→ WORK INSTRUCTION
Copy every record below, exactly as written.

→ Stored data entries
◇ ◇ ◇ ◇ ◇

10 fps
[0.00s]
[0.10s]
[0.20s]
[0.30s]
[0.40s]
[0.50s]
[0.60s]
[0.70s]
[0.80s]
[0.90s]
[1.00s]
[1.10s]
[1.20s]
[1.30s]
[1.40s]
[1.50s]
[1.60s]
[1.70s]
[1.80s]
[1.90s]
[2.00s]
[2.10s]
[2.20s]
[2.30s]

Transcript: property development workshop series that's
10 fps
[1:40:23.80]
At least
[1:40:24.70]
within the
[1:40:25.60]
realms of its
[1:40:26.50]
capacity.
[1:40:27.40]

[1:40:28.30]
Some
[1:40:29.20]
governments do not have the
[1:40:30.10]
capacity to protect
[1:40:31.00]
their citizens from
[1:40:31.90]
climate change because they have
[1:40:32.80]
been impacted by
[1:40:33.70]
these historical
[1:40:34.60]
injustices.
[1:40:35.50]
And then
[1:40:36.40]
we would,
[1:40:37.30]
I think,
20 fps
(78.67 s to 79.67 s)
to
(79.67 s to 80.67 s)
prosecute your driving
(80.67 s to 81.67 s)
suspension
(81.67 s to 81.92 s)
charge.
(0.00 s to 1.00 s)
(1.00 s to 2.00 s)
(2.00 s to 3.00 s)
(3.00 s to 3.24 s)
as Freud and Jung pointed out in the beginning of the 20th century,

◇ ◇ ◇ ◇ ◇

→ ANSWER
10 fps
[0.00s]
[0.10s]
[0.20s]
[0.30s]
[0.40s]
[0.50s]
[0.60s]
[0.70s]
[0.80s]
[0.90s]
[1.00s]
[1.10s]
[1.20s]
[1.30s]
[1.40s]
[1.50s]
[1.60s]
[1.70s]
[1.80s]
[1.90s]
[2.00s]
[2.10s]
[2.20s]
[2.30s]

Transcript: property development workshop series that's
10 fps
[1:40:23.80]
At least
[1:40:24.70]
within the
[1:40:25.60]
realms of its
[1:40:26.50]
capacity.
[1:40:27.40]

[1:40:28.30]
Some
[1:40:29.20]
governments do not have the
[1:40:30.10]
capacity to protect
[1:40:31.00]
their citizens from
[1:40:31.90]
climate change because they have
[1:40:32.80]
been impacted by
[1:40:33.70]
these historical
[1:40:34.60]
injustices.
[1:40:35.50]
And then
[1:40:36.40]
we would,
[1:40:37.30]
I think,
20 fps
(78.67 s to 79.67 s)
to
(79.67 s to 80.67 s)
prosecute your driving
(80.67 s to 81.67 s)
suspension
(81.67 s to 81.92 s)
charge.
(0.00 s to 1.00 s)
(1.00 s to 2.00 s)
(2.00 s to 3.00 s)
(3.00 s to 3.24 s)
as Freud and Jung pointed out in the beginning of the 20th century,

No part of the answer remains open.